# Directions:
Reproduce every record below exactly, with the pictures left out.

# Excerpted data:

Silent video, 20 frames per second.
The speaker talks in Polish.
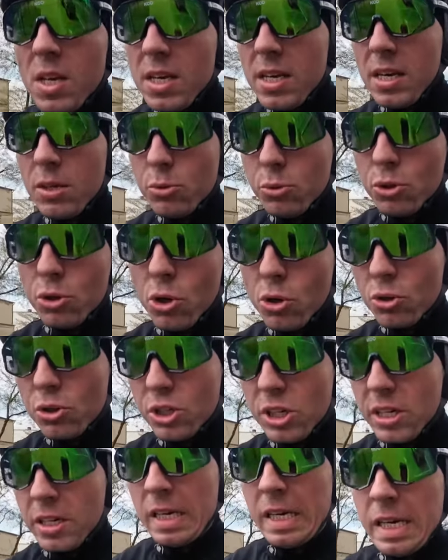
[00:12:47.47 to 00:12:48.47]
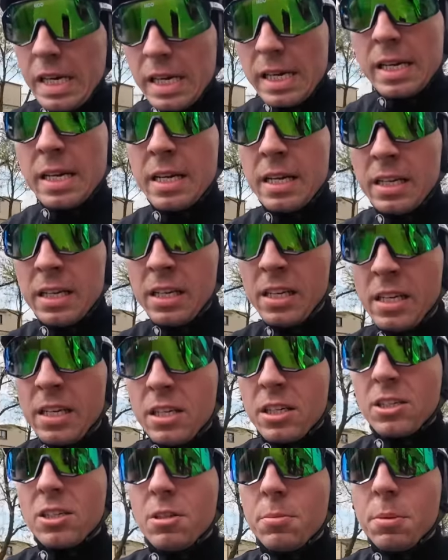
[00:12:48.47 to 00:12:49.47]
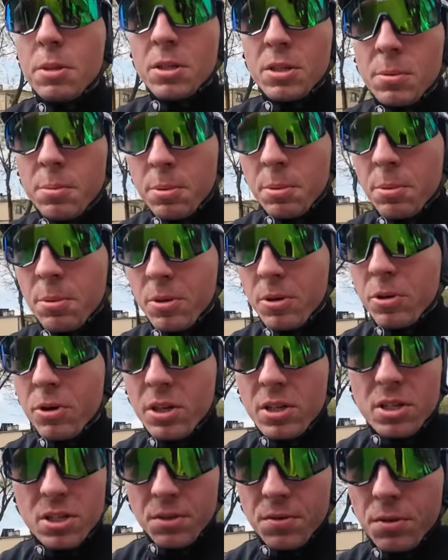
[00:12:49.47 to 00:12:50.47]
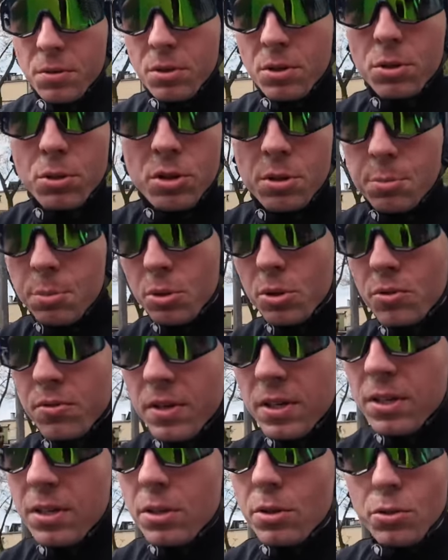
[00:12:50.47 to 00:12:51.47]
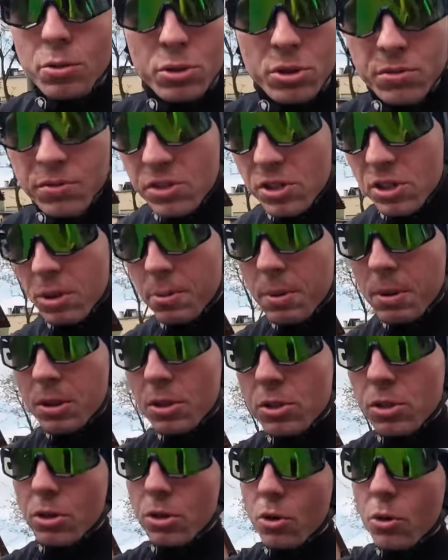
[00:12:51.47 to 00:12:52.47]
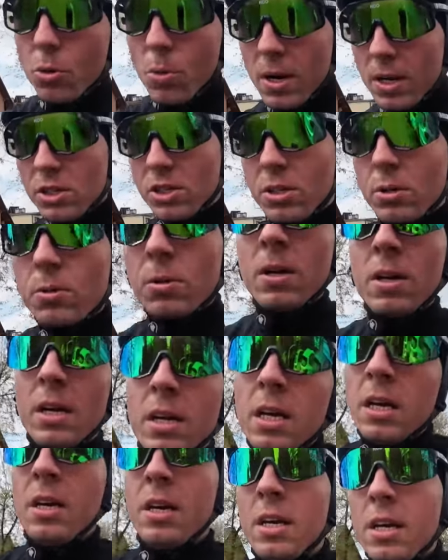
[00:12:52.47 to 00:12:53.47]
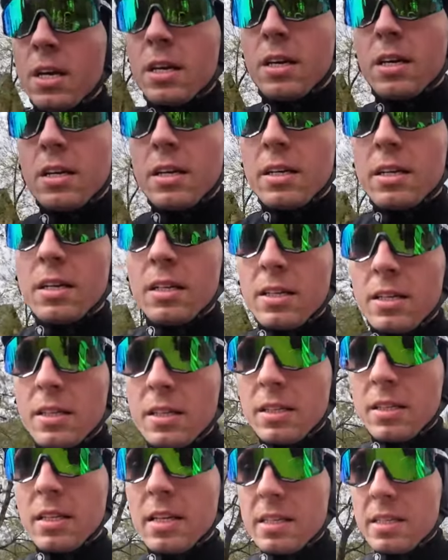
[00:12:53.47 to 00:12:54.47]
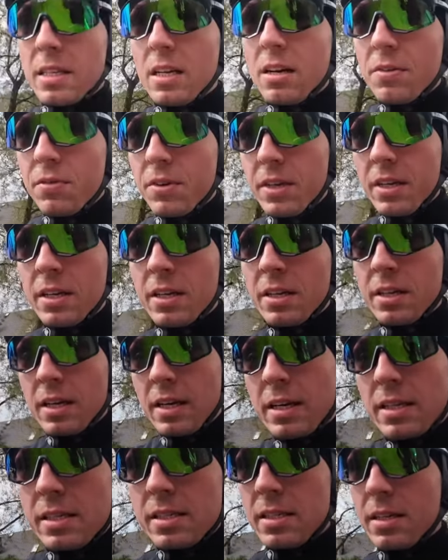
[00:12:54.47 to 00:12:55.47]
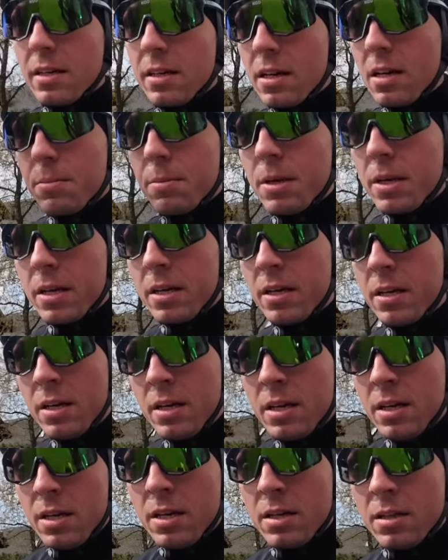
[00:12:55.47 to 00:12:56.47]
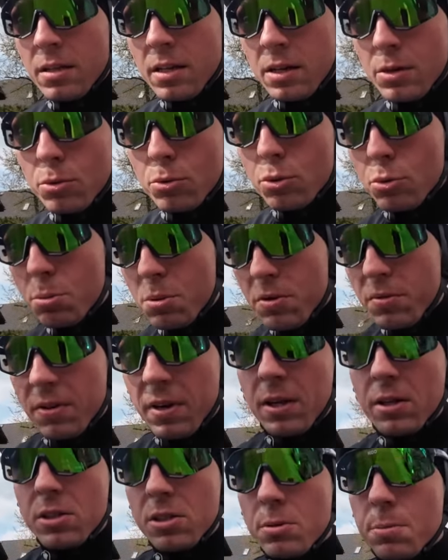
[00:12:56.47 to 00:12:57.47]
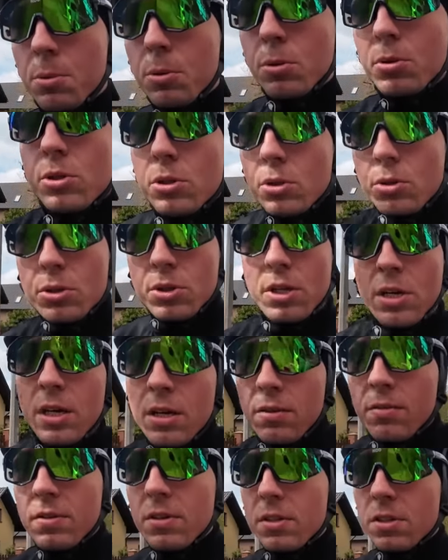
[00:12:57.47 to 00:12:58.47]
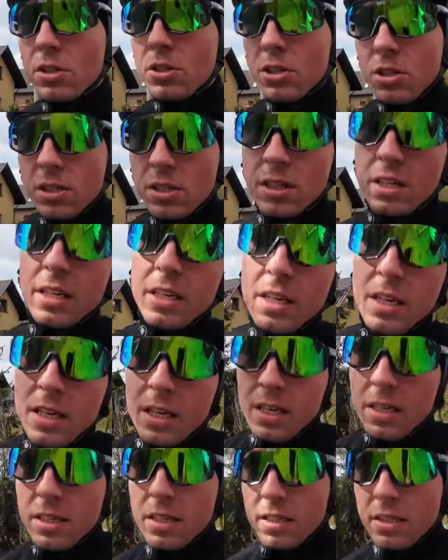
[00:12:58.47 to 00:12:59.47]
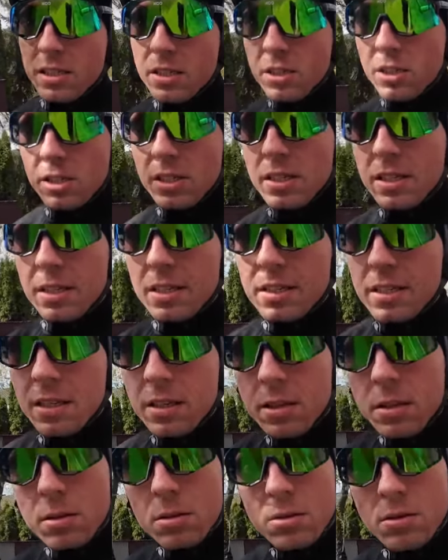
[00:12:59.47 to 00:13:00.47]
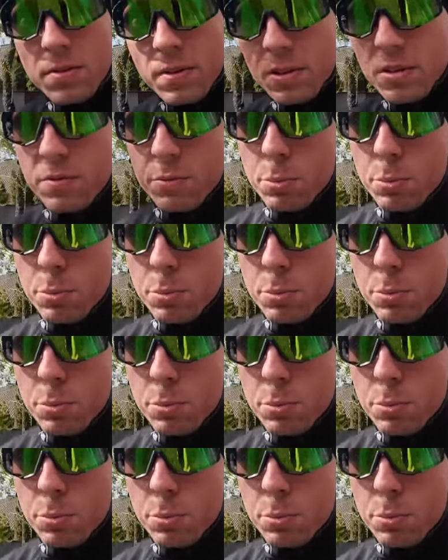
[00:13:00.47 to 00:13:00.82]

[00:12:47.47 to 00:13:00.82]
Ja już kończę. Jeżeli będę organizował tego typu eventy, to oczywiście będę się ogłaszał e, na Strawie, na Instagramie, na YouTubie, w karcie społeczność, więc jeżeli jesteście zainteresowani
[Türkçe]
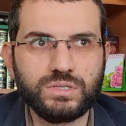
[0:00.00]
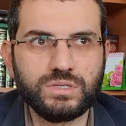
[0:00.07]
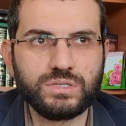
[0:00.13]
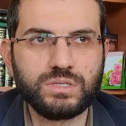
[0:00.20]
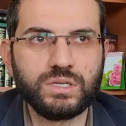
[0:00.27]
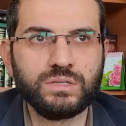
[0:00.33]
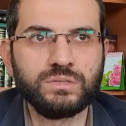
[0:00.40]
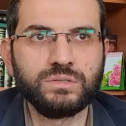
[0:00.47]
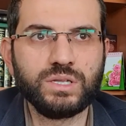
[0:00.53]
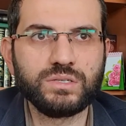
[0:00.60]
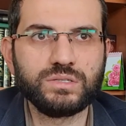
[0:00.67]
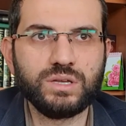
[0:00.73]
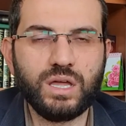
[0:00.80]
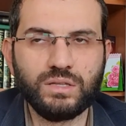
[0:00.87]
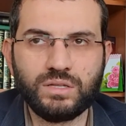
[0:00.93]
insanın
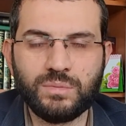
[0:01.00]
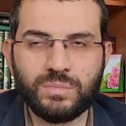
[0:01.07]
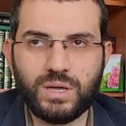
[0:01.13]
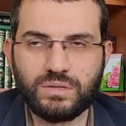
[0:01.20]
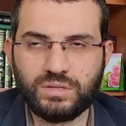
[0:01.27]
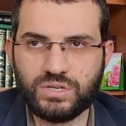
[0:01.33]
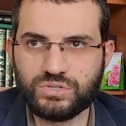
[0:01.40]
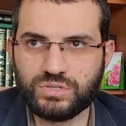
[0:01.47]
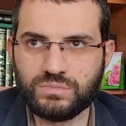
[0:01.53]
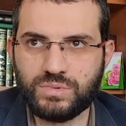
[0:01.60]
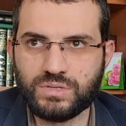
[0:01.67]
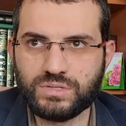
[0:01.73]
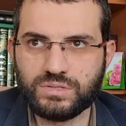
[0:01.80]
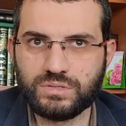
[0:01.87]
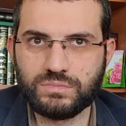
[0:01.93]
nasıl anlam
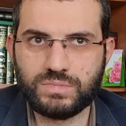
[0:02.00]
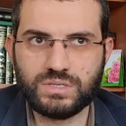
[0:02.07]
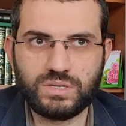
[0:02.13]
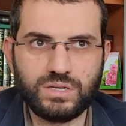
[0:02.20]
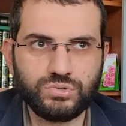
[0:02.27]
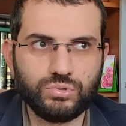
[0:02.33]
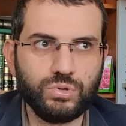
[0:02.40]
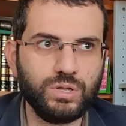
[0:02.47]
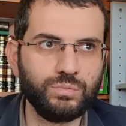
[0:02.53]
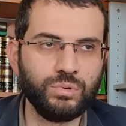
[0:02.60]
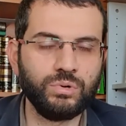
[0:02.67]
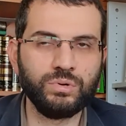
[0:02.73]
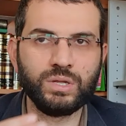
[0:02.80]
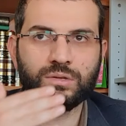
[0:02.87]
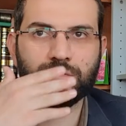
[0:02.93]
anlaşılması mesela şöyle bir
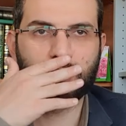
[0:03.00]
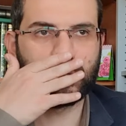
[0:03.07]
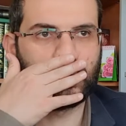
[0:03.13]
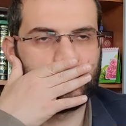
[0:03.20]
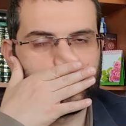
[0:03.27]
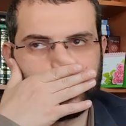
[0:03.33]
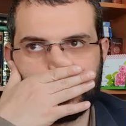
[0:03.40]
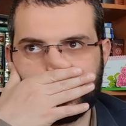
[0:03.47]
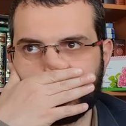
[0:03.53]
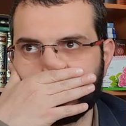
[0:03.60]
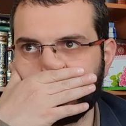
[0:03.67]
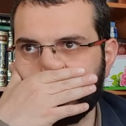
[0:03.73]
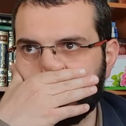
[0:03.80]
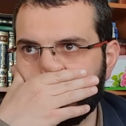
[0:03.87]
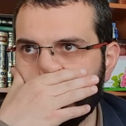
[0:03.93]
örnek veriyor bir yerde.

# Task response:
Silent video, 20 frames per second.
The speaker talks in Polish.
[00:12:47.47 to 00:12:48.47]
[00:12:48.47 to 00:12:49.47]
[00:12:49.47 to 00:12:50.47]
[00:12:50.47 to 00:12:51.47]
[00:12:51.47 to 00:12:52.47]
[00:12:52.47 to 00:12:53.47]
[00:12:53.47 to 00:12:54.47]
[00:12:54.47 to 00:12:55.47]
[00:12:55.47 to 00:12:56.47]
[00:12:56.47 to 00:12:57.47]
[00:12:57.47 to 00:12:58.47]
[00:12:58.47 to 00:12:59.47]
[00:12:59.47 to 00:13:00.47]
[00:13:00.47 to 00:13:00.82]

[00:12:47.47 to 00:13:00.82]
Ja już kończę. Jeżeli będę organizował tego typu eventy, to oczywiście będę się ogłaszał e, na Strawie, na Instagramie, na YouTubie, w karcie społeczność, więc jeżeli jesteście zainteresowani
[Türkçe]
[0:00.00]
[0:00.07]
[0:00.13]
[0:00.20]
[0:00.27]
[0:00.33]
[0:00.40]
[0:00.47]
[0:00.53]
[0:00.60]
[0:00.67]
[0:00.73]
[0:00.80]
[0:00.87]
[0:00.93]
insanın
[0:01.00]
[0:01.07]
[0:01.13]
[0:01.20]
[0:01.27]
[0:01.33]
[0:01.40]
[0:01.47]
[0:01.53]
[0:01.60]
[0:01.67]
[0:01.73]
[0:01.80]
[0:01.87]
[0:01.93]
nasıl anlam
[0:02.00]
[0:02.07]
[0:02.13]
[0:02.20]
[0:02.27]
[0:02.33]
[0:02.40]
[0:02.47]
[0:02.53]
[0:02.60]
[0:02.67]
[0:02.73]
[0:02.80]
[0:02.87]
[0:02.93]
anlaşılması mesela şöyle bir
[0:03.00]
[0:03.07]
[0:03.13]
[0:03.20]
[0:03.27]
[0:03.33]
[0:03.40]
[0:03.47]
[0:03.53]
[0:03.60]
[0:03.67]
[0:03.73]
[0:03.80]
[0:03.87]
[0:03.93]
örnek veriyor bir yerde.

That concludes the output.